About this exercise ▸ Output every record exactly and leave each picture out.

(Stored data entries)
********

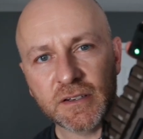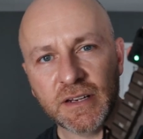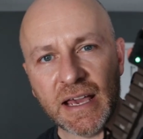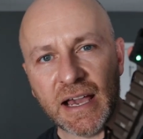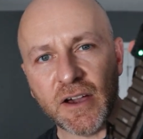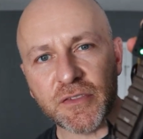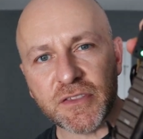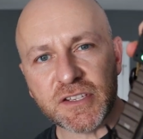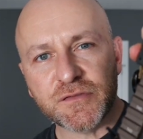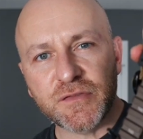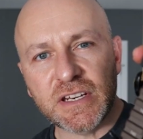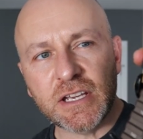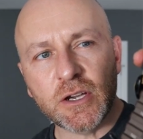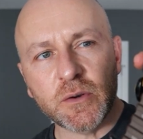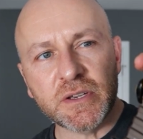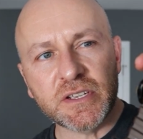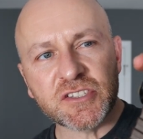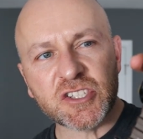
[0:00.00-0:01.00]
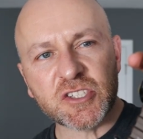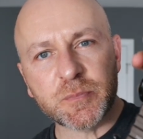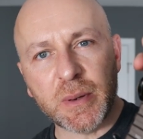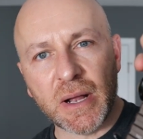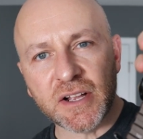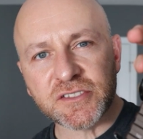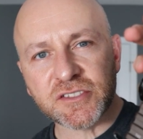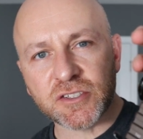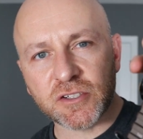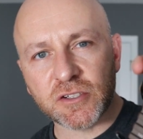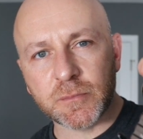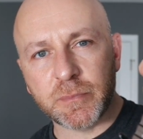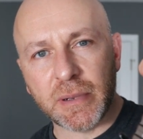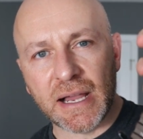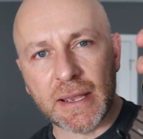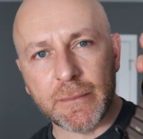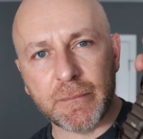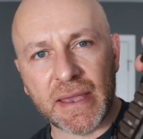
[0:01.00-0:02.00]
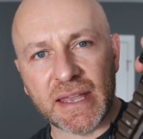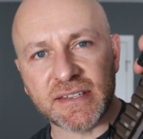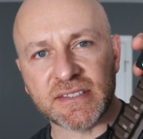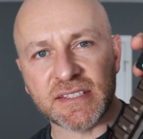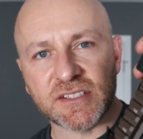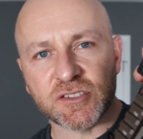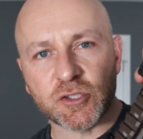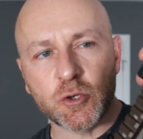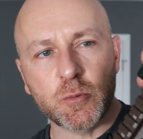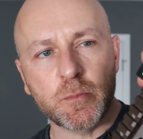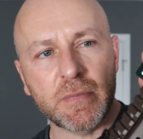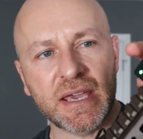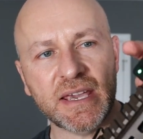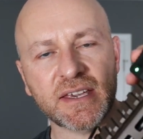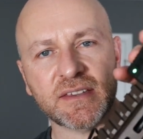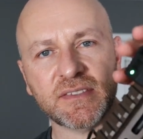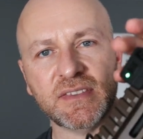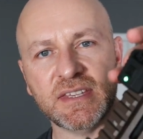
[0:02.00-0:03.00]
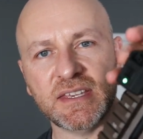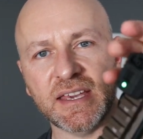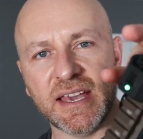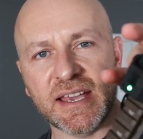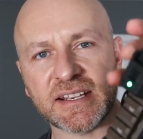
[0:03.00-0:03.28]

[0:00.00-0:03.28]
Now, this video is sponsored by Mantis, who make the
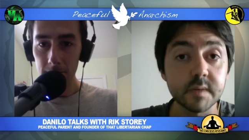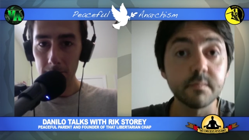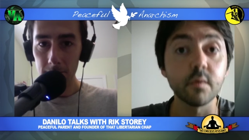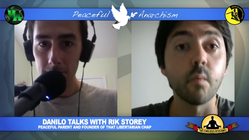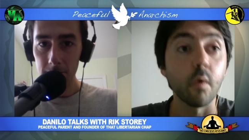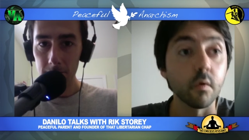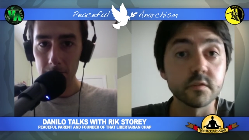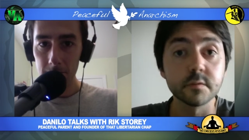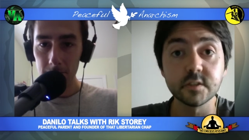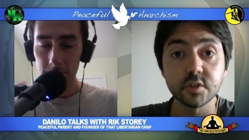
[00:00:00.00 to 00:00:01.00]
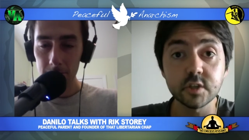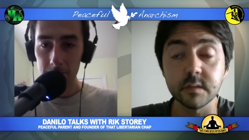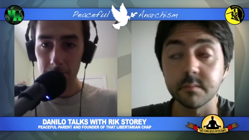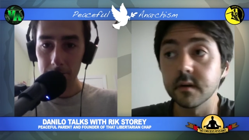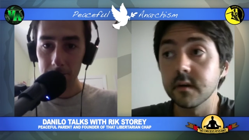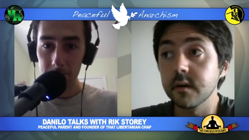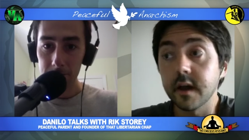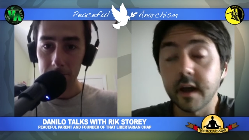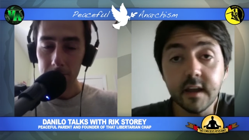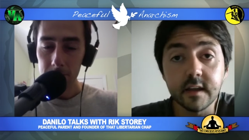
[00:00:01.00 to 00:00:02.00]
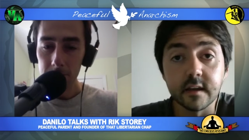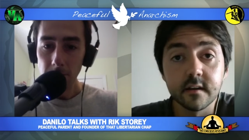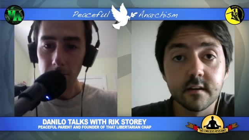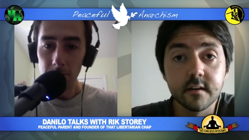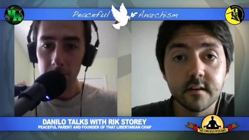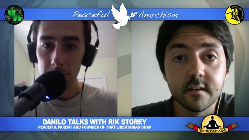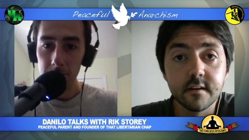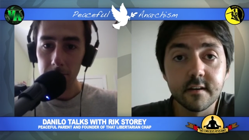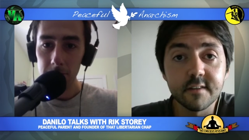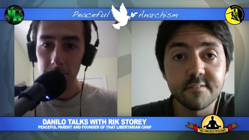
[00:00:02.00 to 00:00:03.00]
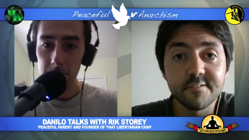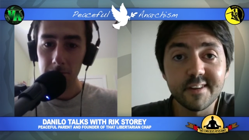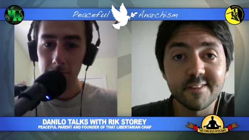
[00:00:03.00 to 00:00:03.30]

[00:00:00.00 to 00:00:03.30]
Speaker 1: people want to be sheep. Hey, if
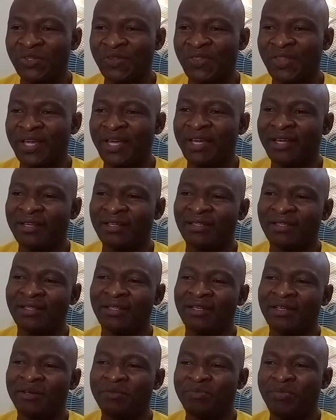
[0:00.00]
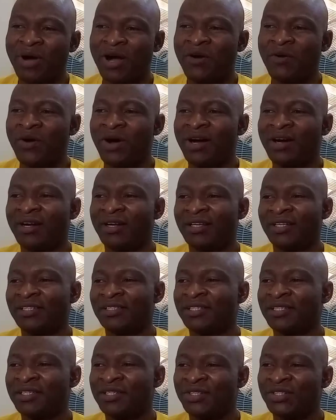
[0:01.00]
then power
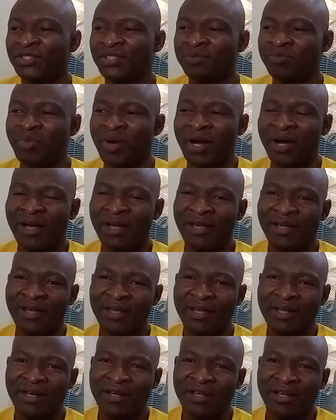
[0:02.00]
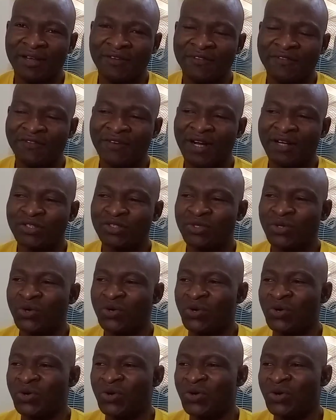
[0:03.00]
is increased by a
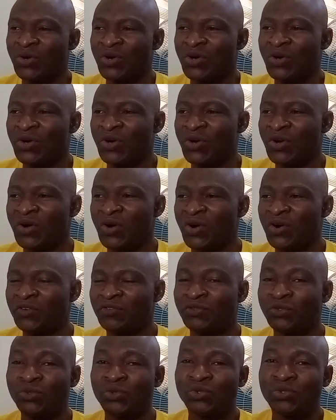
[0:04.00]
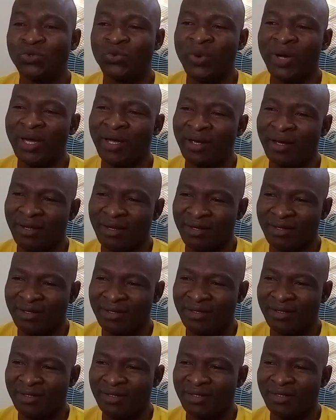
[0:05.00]
factor of 2 squared.
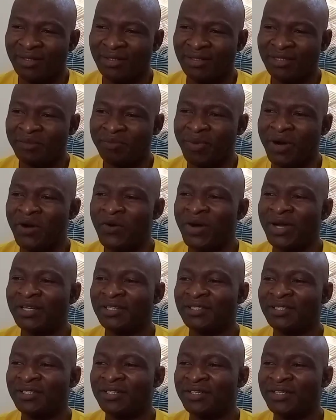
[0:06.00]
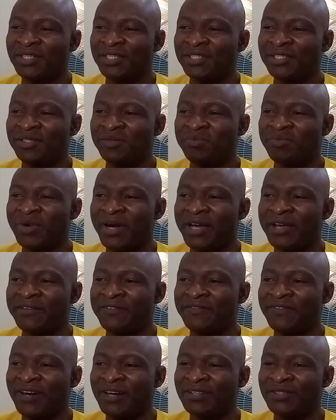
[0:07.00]
The power is increased by a
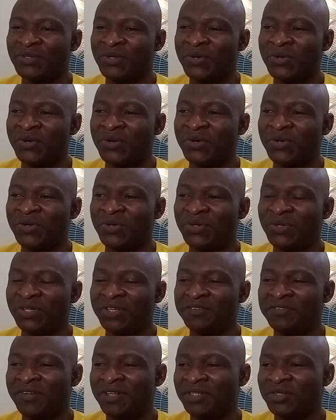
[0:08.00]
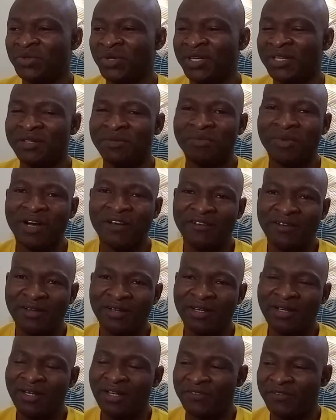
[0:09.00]
factor, eventually by a
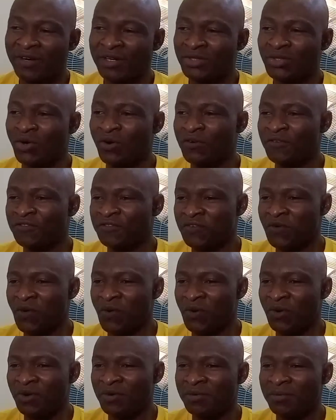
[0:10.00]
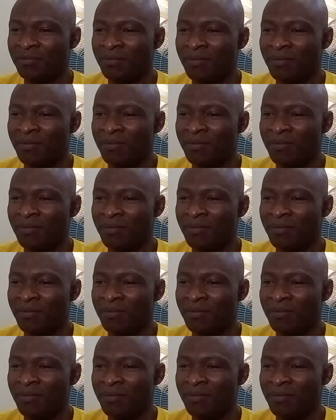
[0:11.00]
factor of 4.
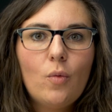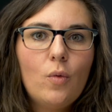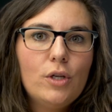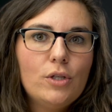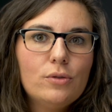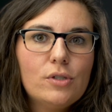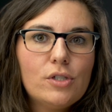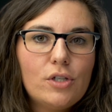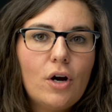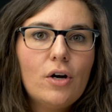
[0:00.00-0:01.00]
when you
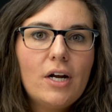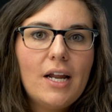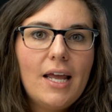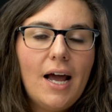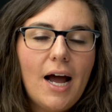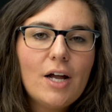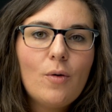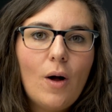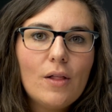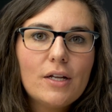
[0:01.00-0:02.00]
start a
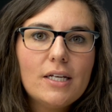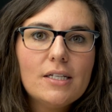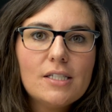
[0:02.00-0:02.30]
high-quality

********

Finished exercise ▸
[0:00.00-0:01.00]
[0:01.00-0:02.00]
[0:02.00-0:03.00]
[0:03.00-0:03.28]

[0:00.00-0:03.28]
Now, this video is sponsored by Mantis, who make the
[00:00:00.00 to 00:00:01.00]
[00:00:01.00 to 00:00:02.00]
[00:00:02.00 to 00:00:03.00]
[00:00:03.00 to 00:00:03.30]

[00:00:00.00 to 00:00:03.30]
Speaker 1: people want to be sheep. Hey, if
[0:00.00]
[0:01.00]
then power
[0:02.00]
[0:03.00]
is increased by a
[0:04.00]
[0:05.00]
factor of 2 squared.
[0:06.00]
[0:07.00]
The power is increased by a
[0:08.00]
[0:09.00]
factor, eventually by a
[0:10.00]
[0:11.00]
factor of 4.
[0:00.00-0:01.00]
when you
[0:01.00-0:02.00]
start a
[0:02.00-0:02.30]
high-quality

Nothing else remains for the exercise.